The emphasis is on quality not quantity. For example, we expect all applications to be Symbian Signed or Java Verified. However, we recognise this is an overhead for developers, so we don’t ask for signed applications at the submission stage. Once we have reviewed the application and ensured it complies with our content and quality guidelines, we will provide developers a commitment to its inclusion in our channels. Only then do developers need to get their application certified. We've also set a target of thirty days to get from submission to market availability and our intention is to reduce that period further. So, a fast track from mind to market in the true sense and that is what ‘Developer World’ stands for.

The key benefit for developers is that we are not looking for an application store of twenty or forty thousand applications, instead a targeted market of applications users will want because they enhance the experience they get from our phones. So we’re looking at a small number of quality applications. In effect, developers are assured that in our store their applications won’t simply be added to a long list of similar applications, but actually be visible to and downloaded by our customers. We will make it easy for our consumers to find applications and as a result offer developers a better revenue stream.

Even if a developer creates an application for a single Sony Ericsson phone, if that application enhances the phone’s user experience we will ensure it is easy for users to discover. So we believe developers will get more sales than they could from a generic application hidden among thousands of others in other stores.

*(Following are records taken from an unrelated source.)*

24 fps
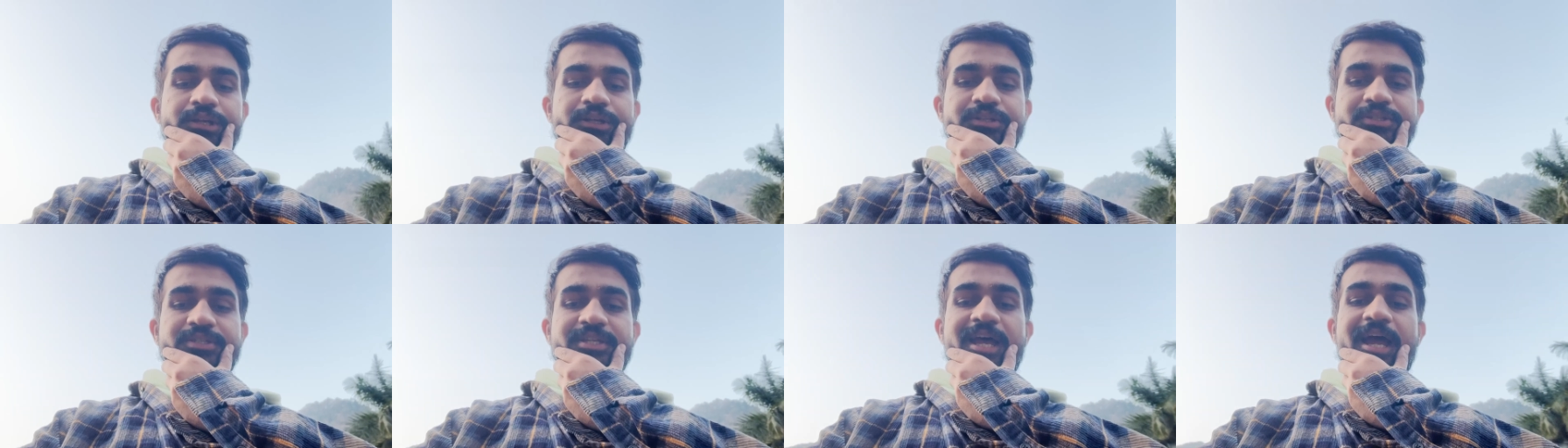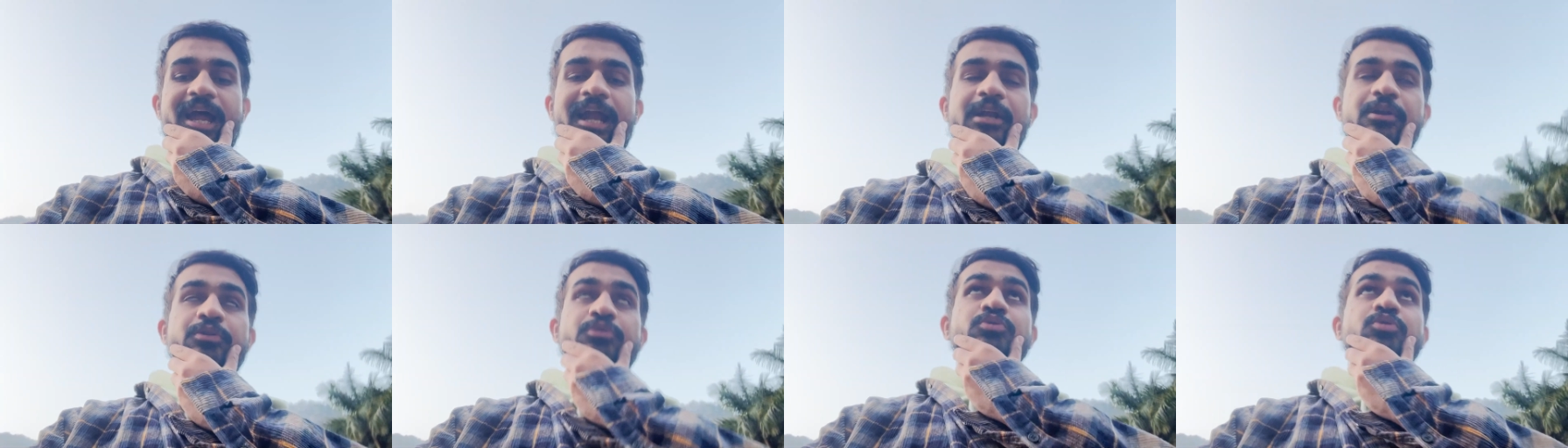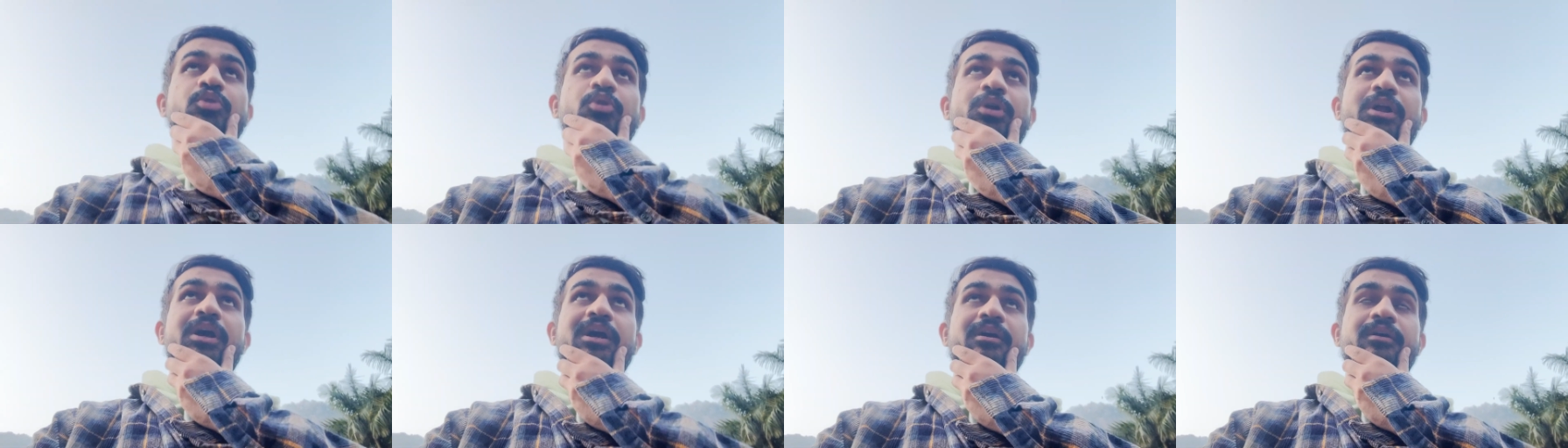सैड हूँ
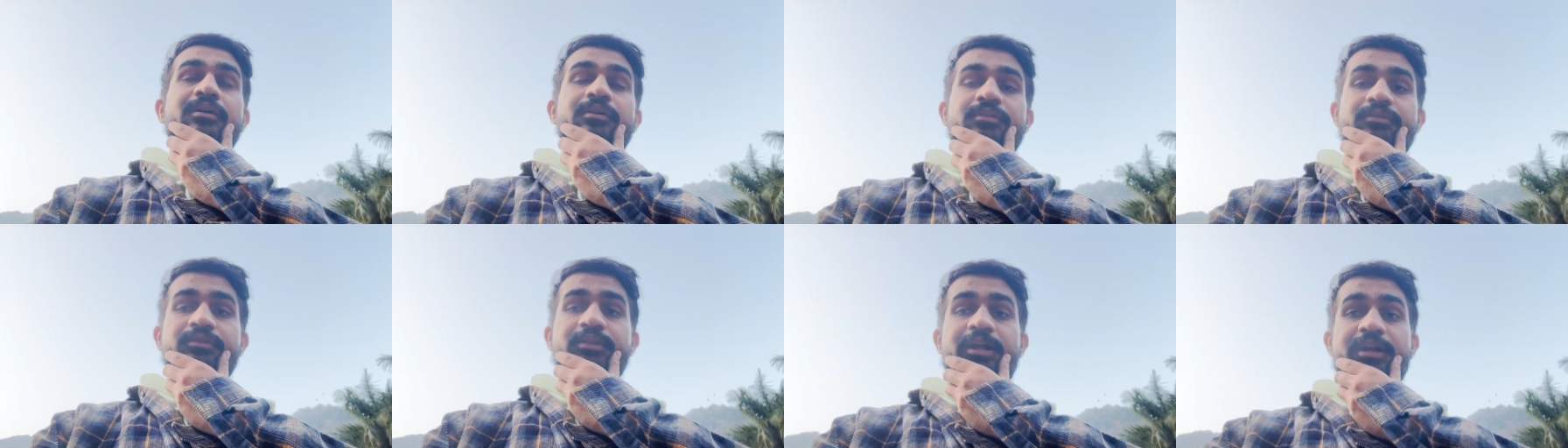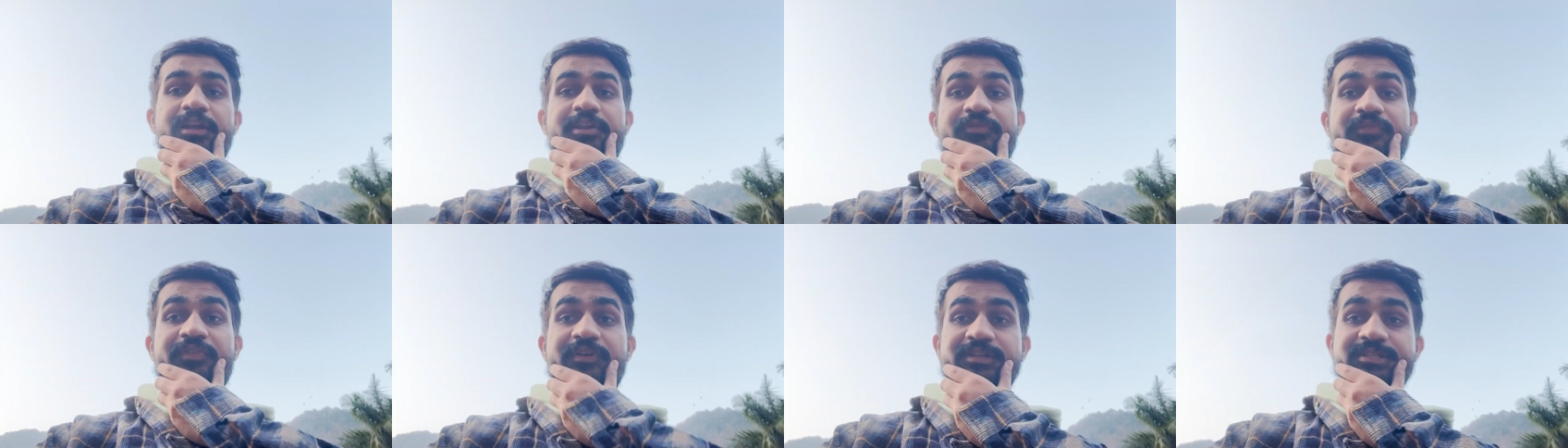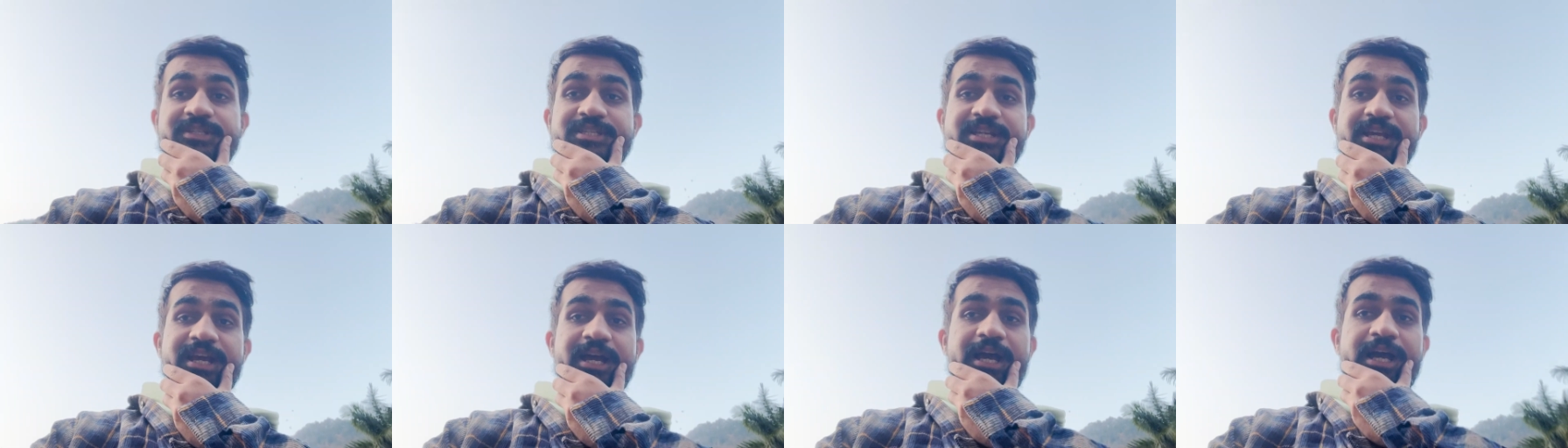थोड़ा थर्टी
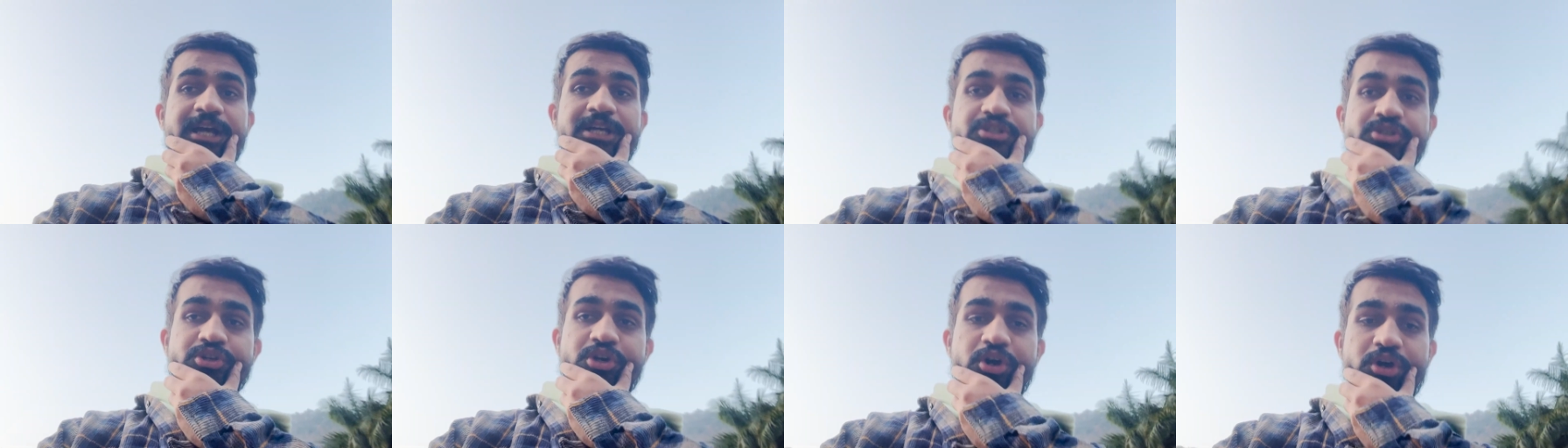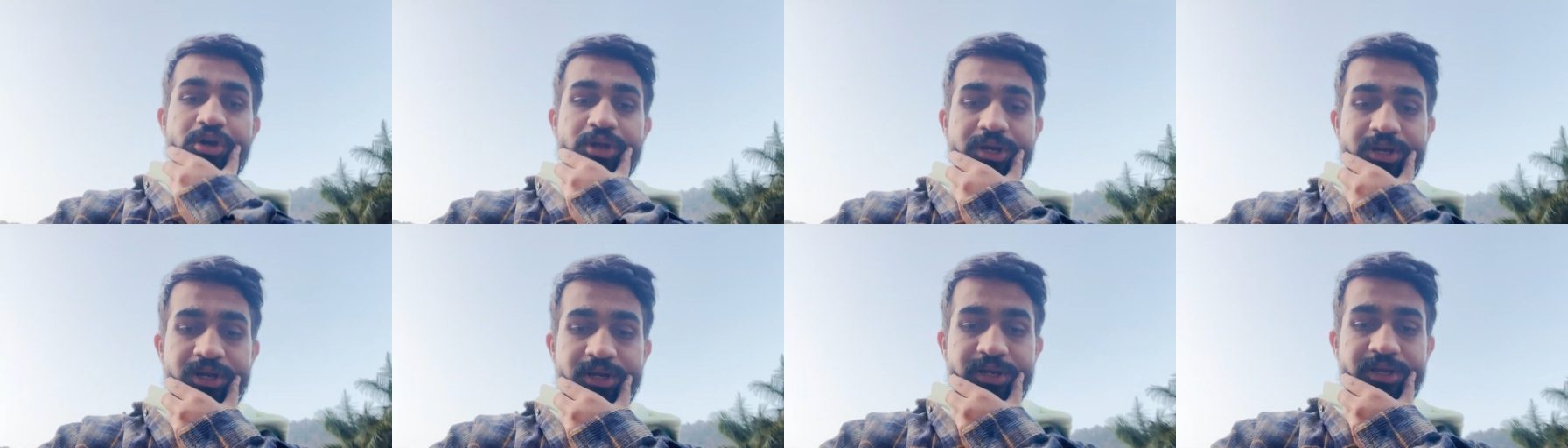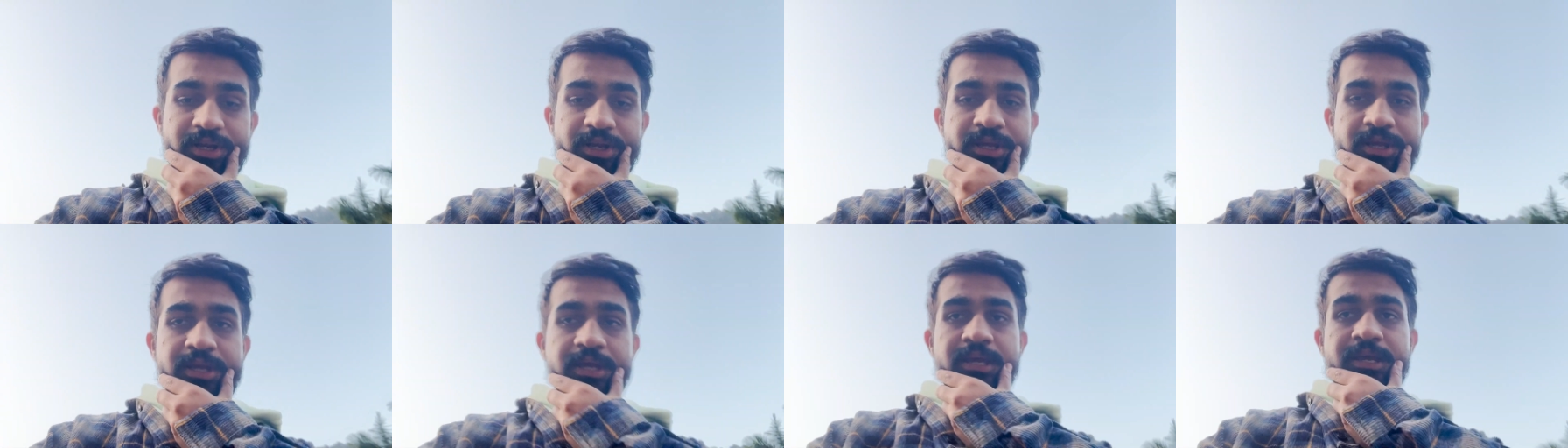फर्स्ट है आज और
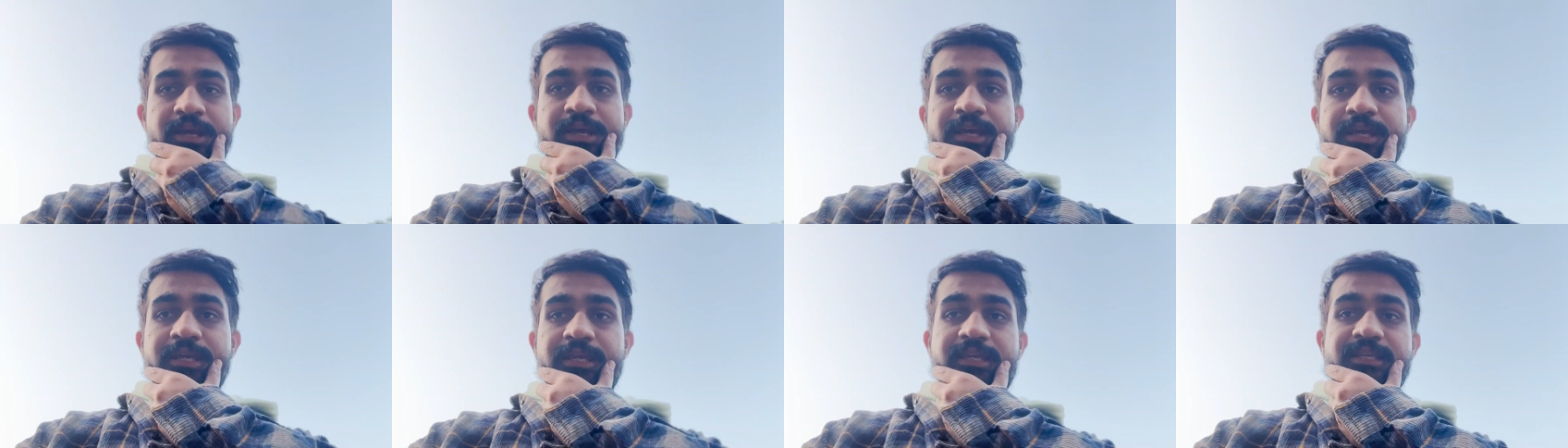uh,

Richard: Are you managing and controlling this all within Sony Ericsson or are you relying on third-party providers?

Christopher: We do work with a number of partners to provide the infrastructure and manage operational and deployment matters. For applications, we also collaborate with GetJar to provide our customers with access to long tail applications. But the key work of selecting and positioning applications is something we do ourselves.

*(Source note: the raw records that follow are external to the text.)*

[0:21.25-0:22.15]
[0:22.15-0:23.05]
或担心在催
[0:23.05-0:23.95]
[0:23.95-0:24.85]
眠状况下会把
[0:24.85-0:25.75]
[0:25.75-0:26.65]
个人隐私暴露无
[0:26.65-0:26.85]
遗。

Richard: During one of the Satio launches an indication was given that users would be able to run PlayStation games on the phone, is this correct?

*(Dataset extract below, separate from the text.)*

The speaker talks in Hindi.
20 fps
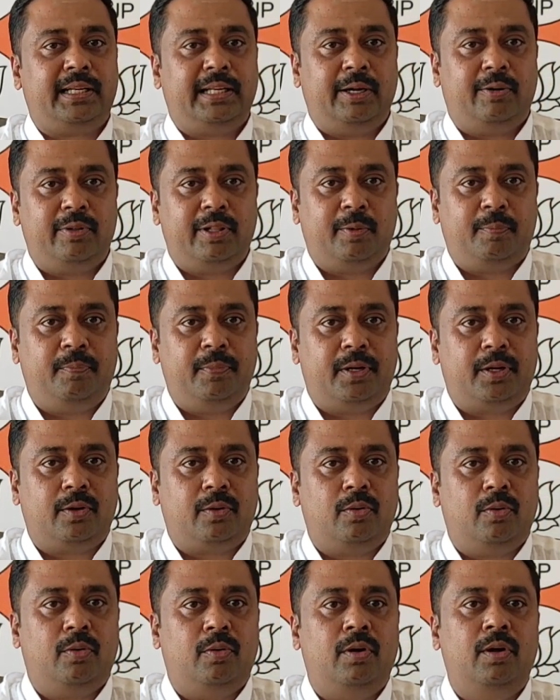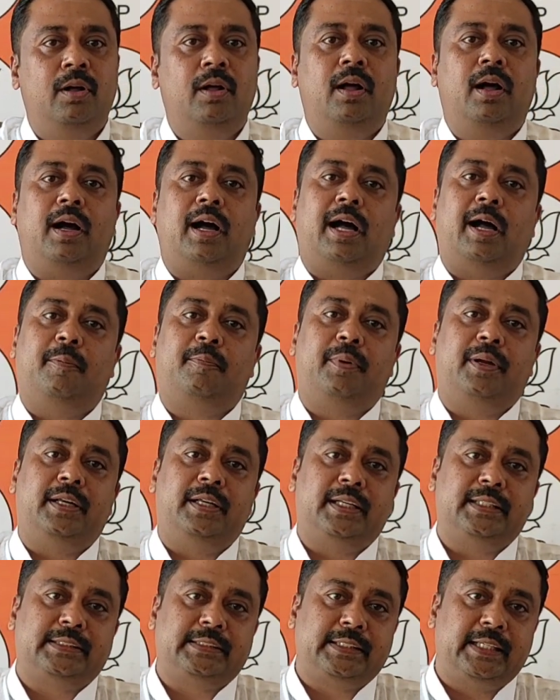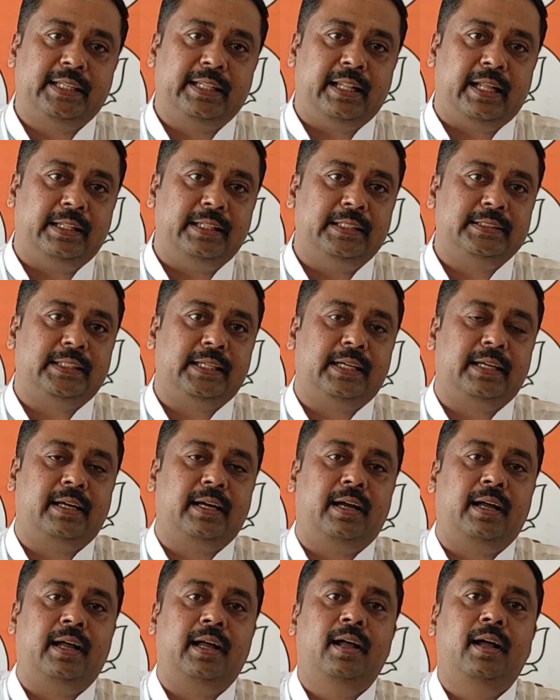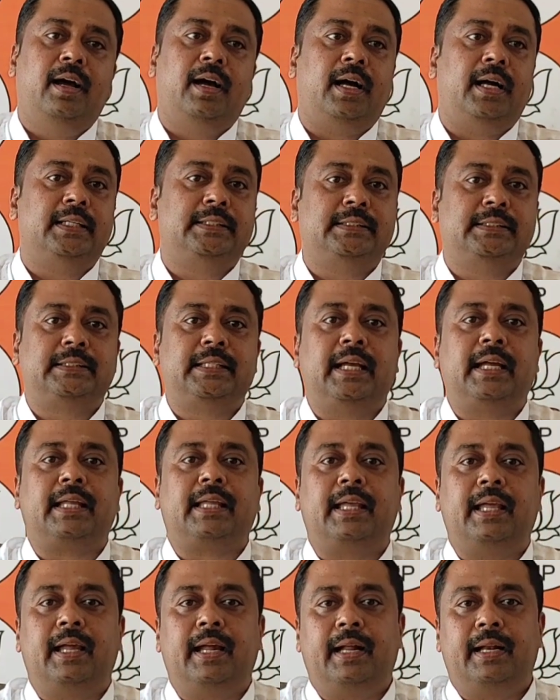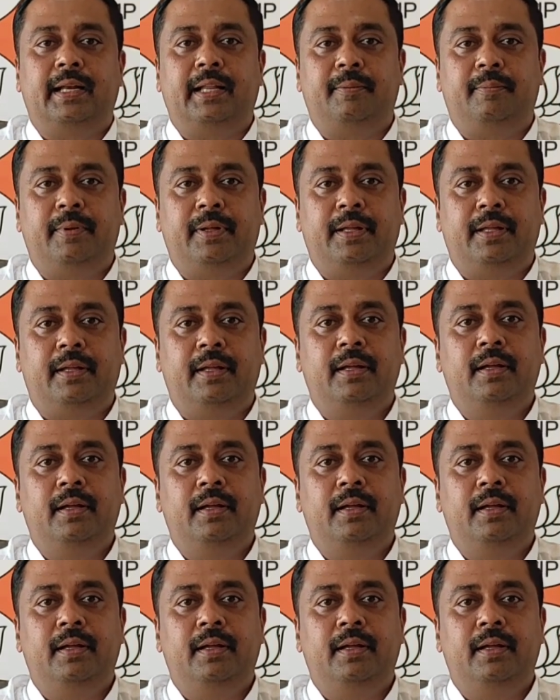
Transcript: डेवलपमेंट को आप इंडस्ट्री लाने सकता अच्छा के भी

Christopher: No. I think this arose out of a misunderstanding about the remote control feature we demonstrated, showing how users can control a PlayStation 3 from Satio (and a number of our phones). So, users can do things such as watch a movie playing on their PlayStation remotely. Games on the Satio will rely on applications written for the phone.

Richard: Given Sony Ericsson’s current performance and the underlying economic climate how has this impacted developer support?

Christopher: Developers have been and still are very important to Sony Ericsson. In many ways we are lucky to have a well established program and to be able to continue supporting developers to a high standard. Having said that, it is clear that developers are looking less to the high profile events we have leveraged in the past. This means we have to figure out new smarter ways of interacting with developers, so the current climate will have some long term benefits because it means we need to be increasingly imaginative in how we work with developers. We are now looking to interact with developers where they go, within their country or on the Internet, using media we may not have considered in the past. It is a constant ‘evolution process’ and we want to walk this path together with the developer community.

Richard: In conclusion, what would you say to developers thinking about developing Symbian applications for Sony Ericsson?

Christopher: Satio is a really awesome device, with a lot of capabilities and features. I don’t think developers have yet had a chance to fully appreciate how unique this device is. Once it hits the market and becomes generally available, I think a lot of people will be very excited. So I would say to developers, come to Developer World and start exploring what Satio is capable of and find out about our to market proposition. Then get ready to build some unique applications and reap the benefits from highly visible exposure in PlayNow arena and the revenue this will generate.